To split or not to split: Managing context in Claude Code

Every Claude Code session has me asking the same question: can this task fit, or will context saturation quietly wreck the output halfway through? Token usage depends on the codebase and the task in ways you can’t anticipate, so the split points are never obvious.

Levi Stringer ran the cleanest experiment I’ve seen on this. One-shot cost $1.82 and shipped an over-engineered hashing algorithm. Atomic breakdown cost $0.77 and produced five lines. The heuristic is that if you can’t state the task in one sentence with one measurable outcome, you’re going to pay for it (in tokens and in cleanup).

But where to split?

60% threshold

Blake Crosley tracked 50 sessions and found quality degrades at ~60% context utilization, well before auto-compact kicks in at 75-92%. By the time the UI warns you, you’re already in the degraded zone.

My rule of thumb is that if Claude needs to read more than 5-6 files or run several commands, split it. It’s crude, but reading count correlates with token burn better than my intuitions about “complexity” ever did.

/compact is also useful. You can also add granularity to the command: /compact Focus on the API changes, summarize the debugging. Run it every 25-30 minutes or after each subtask.

Subagents

I used to treat decomposition as binary, i.e., break it down myself, or hand Claude the whole thing. I’m using subagents now. Hand over the whole task, but tell Claude to delegate research and exploration.Subagents let you spend tokens on exploration in a throwaway context and keep the implementation window clean.

The built-ins worth knowing are Explore (runs on Haiku, cheap, fast, read-only, use it liberally), Plan (inherits the parent model for Plan Mode research), and a general-purpose agent for multi-step work. Custom agents live in .claude/agents/ with their own tool scopes and models.

Delegation is one level deep. Subagents can’t spawn subagents. Your top-level decomposition is the only decomposition you get; Claude won’t recursively unpack work for you.
Opus 4.6 over-delegates. Anthropic’s own prompting guide flags this, noting that Opus reaches for subagents when a direct approach would be faster and cheaper. If you’re on Opus, put explicit “when not to spawn subagents” guidance in CLAUDE.md or you’ll pay for exploration you didn’t need.

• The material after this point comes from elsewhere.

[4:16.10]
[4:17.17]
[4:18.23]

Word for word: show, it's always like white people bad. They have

The plan-to-filesystem pattern

Boris Tane’s pipeline gives good results. Research phase produces research.md. Planning phase produces plan.md with snippets and trade-offs. Finally edit the plan in your editor with inline corrections, e.g., domain knowledge Claude couldn’t infer, hard constraints.

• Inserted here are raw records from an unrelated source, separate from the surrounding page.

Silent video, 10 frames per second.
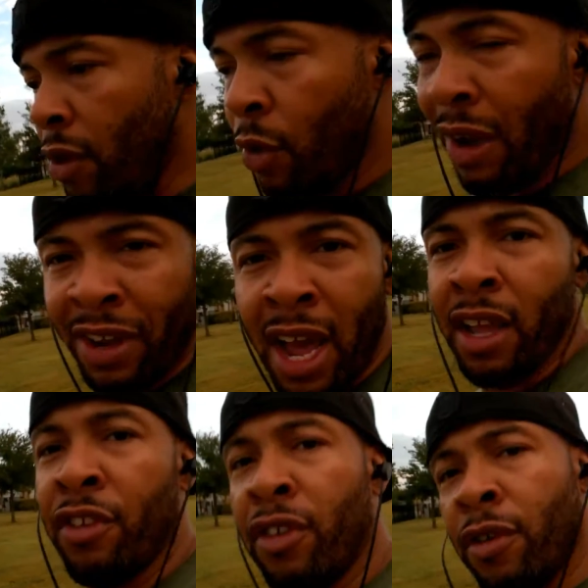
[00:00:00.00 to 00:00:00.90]
whatever kind
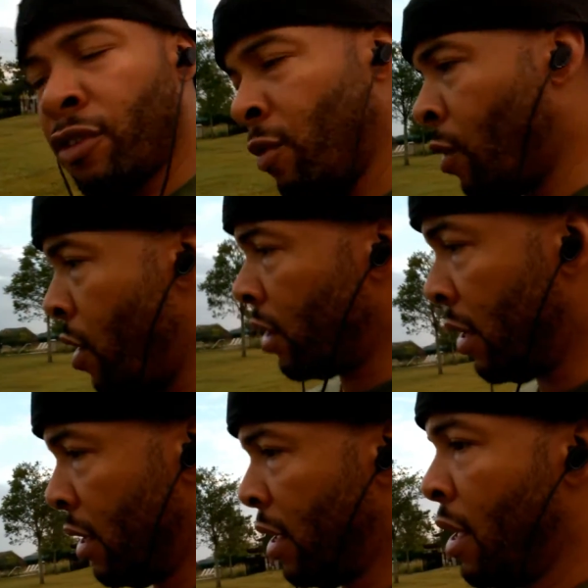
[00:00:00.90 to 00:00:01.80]
of insurance you want,
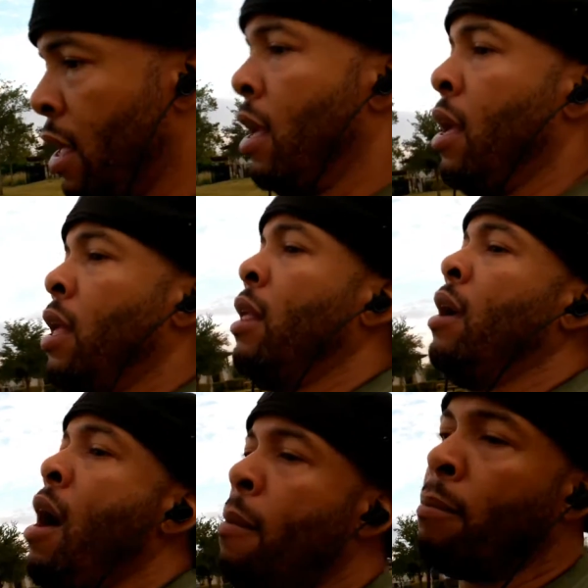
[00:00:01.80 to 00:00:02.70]

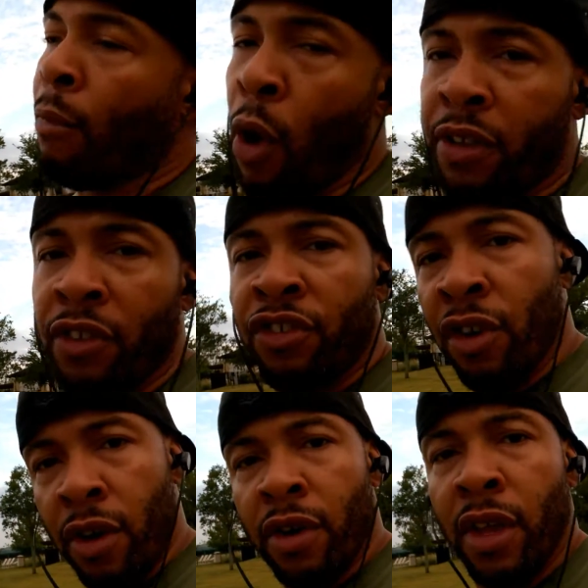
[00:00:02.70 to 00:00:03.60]
I'm more than
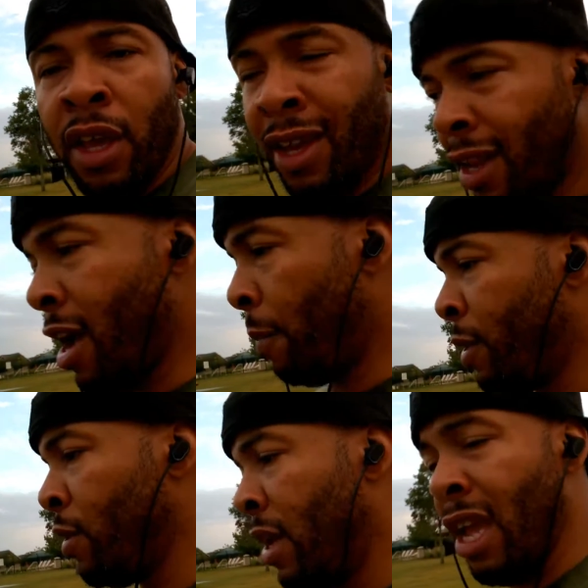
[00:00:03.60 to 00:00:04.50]
sure he can help
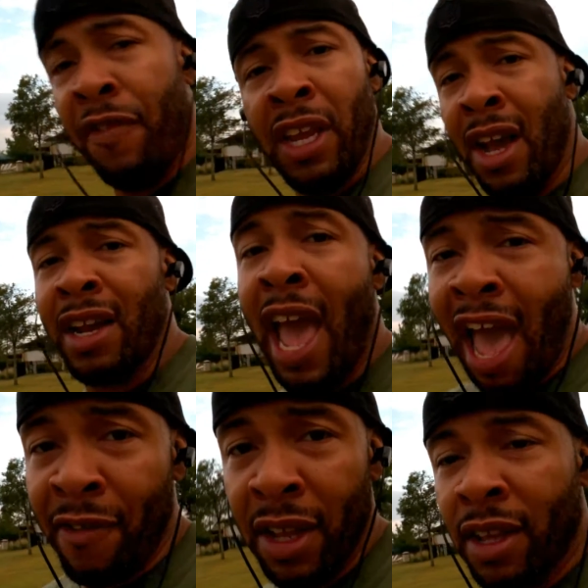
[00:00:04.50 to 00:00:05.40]
you get. If he doesn't
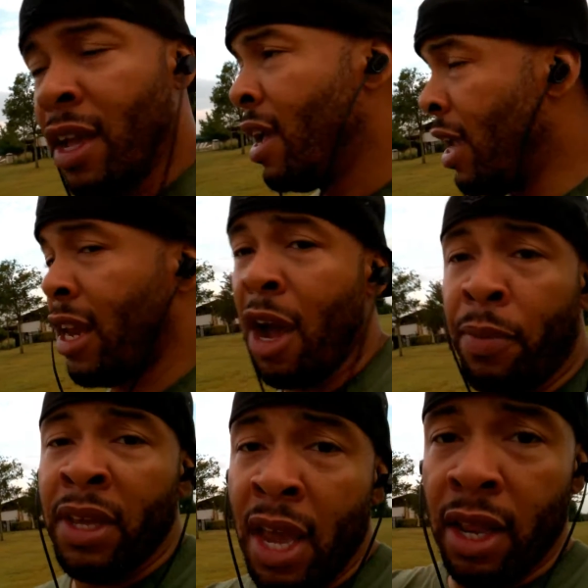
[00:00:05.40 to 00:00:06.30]
have it, he can
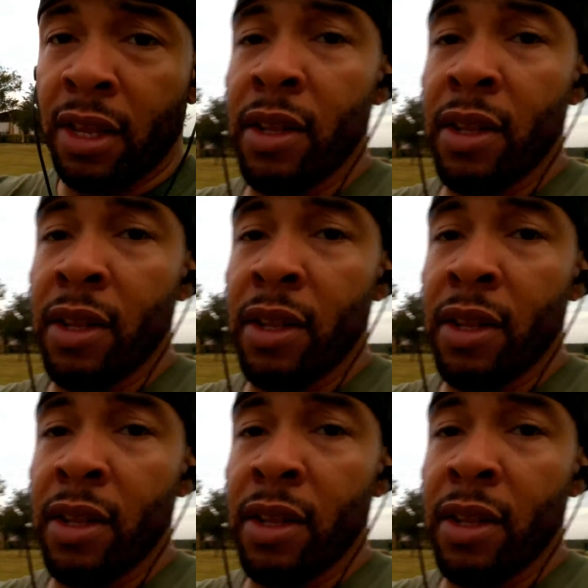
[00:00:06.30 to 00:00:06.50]
help you get it.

You can change it before any code is written. Once it’s stable, he generates a granular todo list and fires one implementation prompt that works through every item.

Multi-session parallelism for large tasks

When a task obviously won’t fit in one window, stop trying to make it fit.

Boris Cherny runs 10-15 concurrent Claude Code sessions, each in its own git worktree for filesystem isolation. One bounded task per session, one fresh context each. The only real constraint is non-overlapping file sets (e.g., backend in one, frontend in another, migrations in a third). Two agents editing the same file can cause merge conflicts and context confusion.

For work that genuinely spans multiple windows on the same files, Anthropic’s long-running agents guide recommends a handoff pattern where an initializer agent bootstraps the environment and writes a progress file; subsequent agents read that file plus git history to reconstruct state. Blake Crosley formalized this as session handoff docs with a fixed schema (Status, Files Modified, Key Decisions, Blockers, Next Steps). Across 49 handoffs in his study, the schema was what kept continuity.

My decision tree

One sentence, one measurable diff? Prompt directly. Plan Mode is overhead.
5-6+ files to read, or architectural ambiguity? Plan Mode. Explore -> plan -> iterate -> implement.
Multiple components with clean seams? Decompose into plan.md, run each as a focused session, or let Claude delegate the parallel parts to subagents.
Obviously bigger than one window? Parallel sessions in separate worktrees, coordinated through a progress file on disk.

Every one of these is a way of keeping the implementation context clean.